Collected data entries
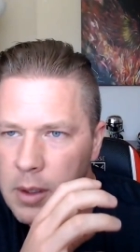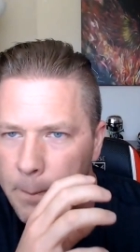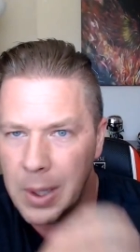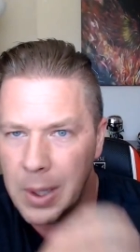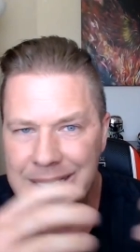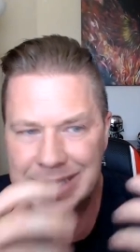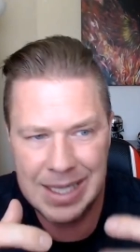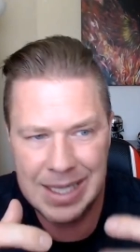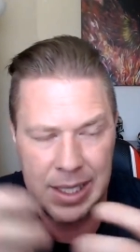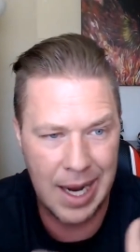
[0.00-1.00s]
But I
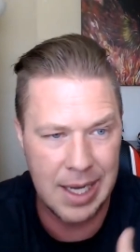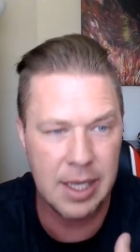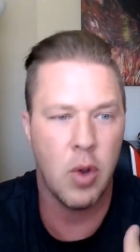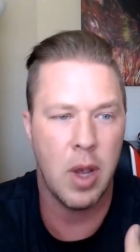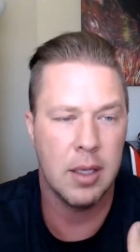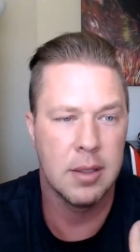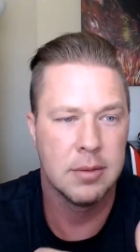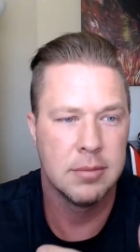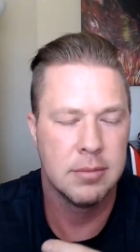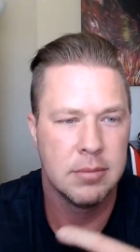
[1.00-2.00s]
did it anyway.
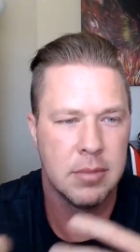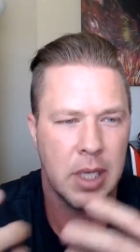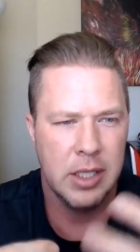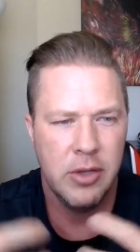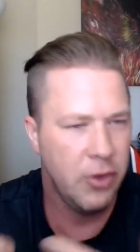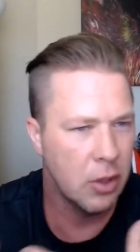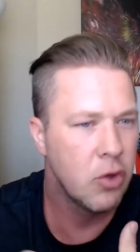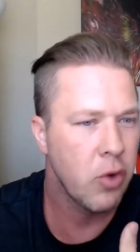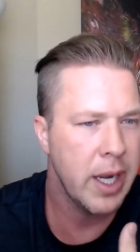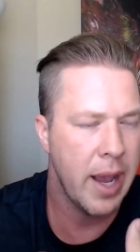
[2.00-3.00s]
And you feel
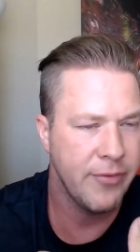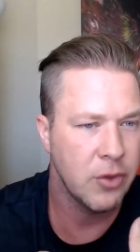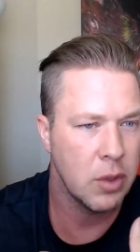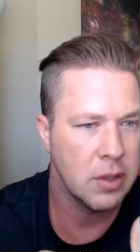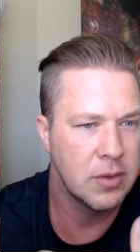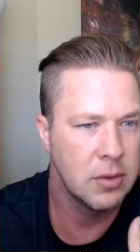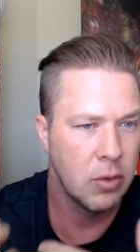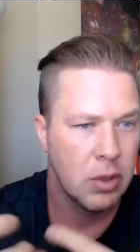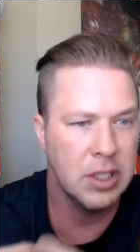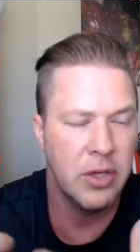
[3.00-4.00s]
great afterwards,
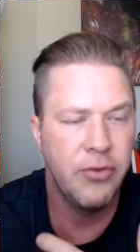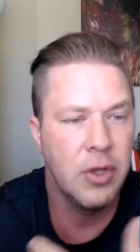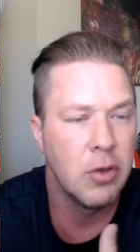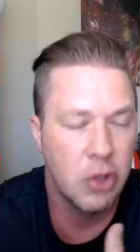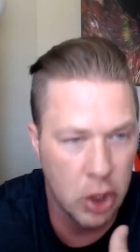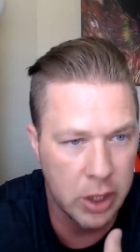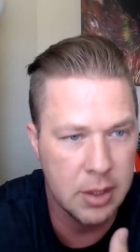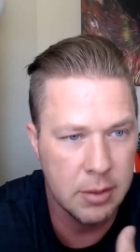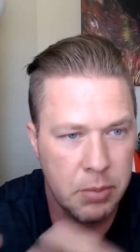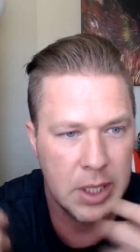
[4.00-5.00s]
or at least you feel
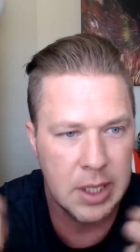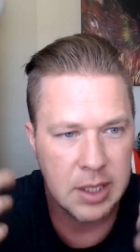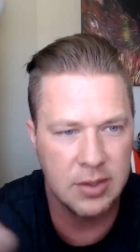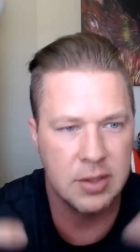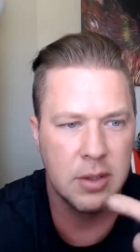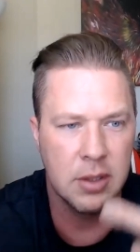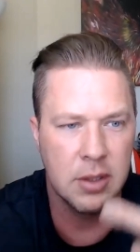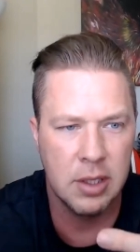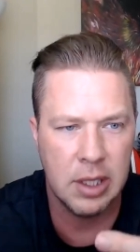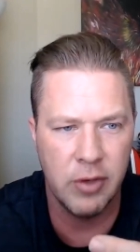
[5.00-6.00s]
good because
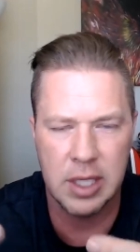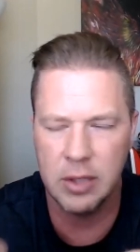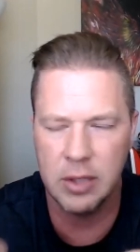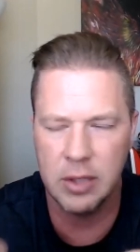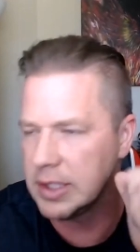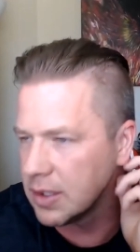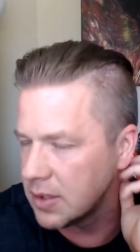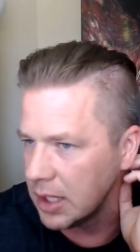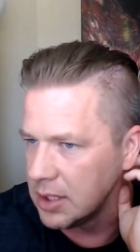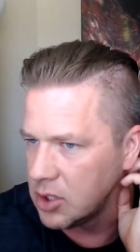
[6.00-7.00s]
everything
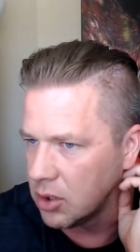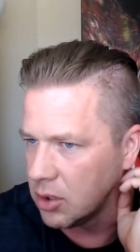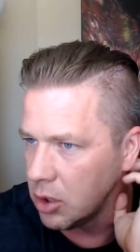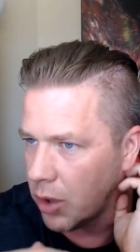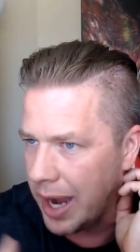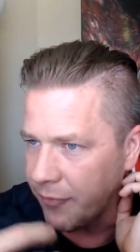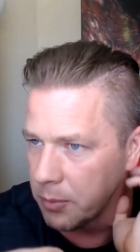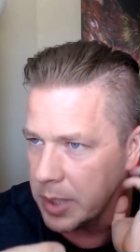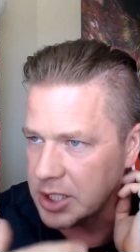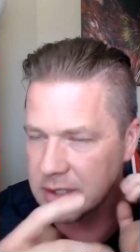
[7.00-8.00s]
releases into, you know,
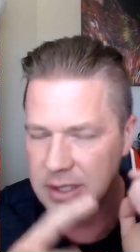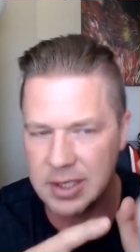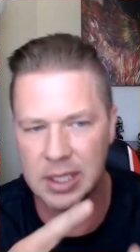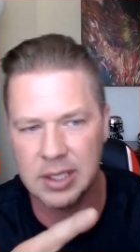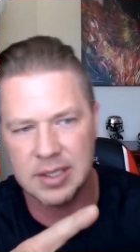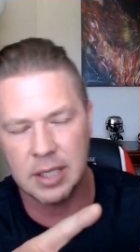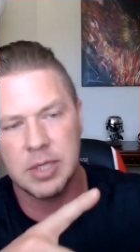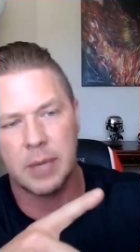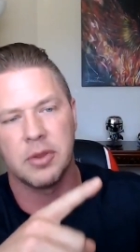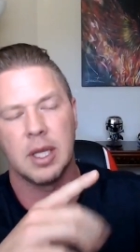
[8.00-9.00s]
affirmations is kind of the same
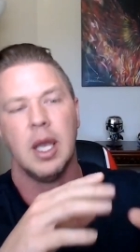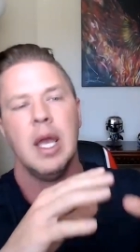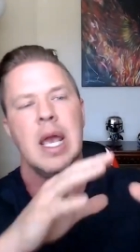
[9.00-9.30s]
type of thing.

> [Exercise directions]: For this exercise, retype the data above exactly and skip every image.

> [Solution to this task]:
[0.00-1.00s]
But I
[1.00-2.00s]
did it anyway.
[2.00-3.00s]
And you feel
[3.00-4.00s]
great afterwards,
[4.00-5.00s]
or at least you feel
[5.00-6.00s]
good because
[6.00-7.00s]
everything
[7.00-8.00s]
releases into, you know,
[8.00-9.00s]
affirmations is kind of the same
[9.00-9.30s]
type of thing.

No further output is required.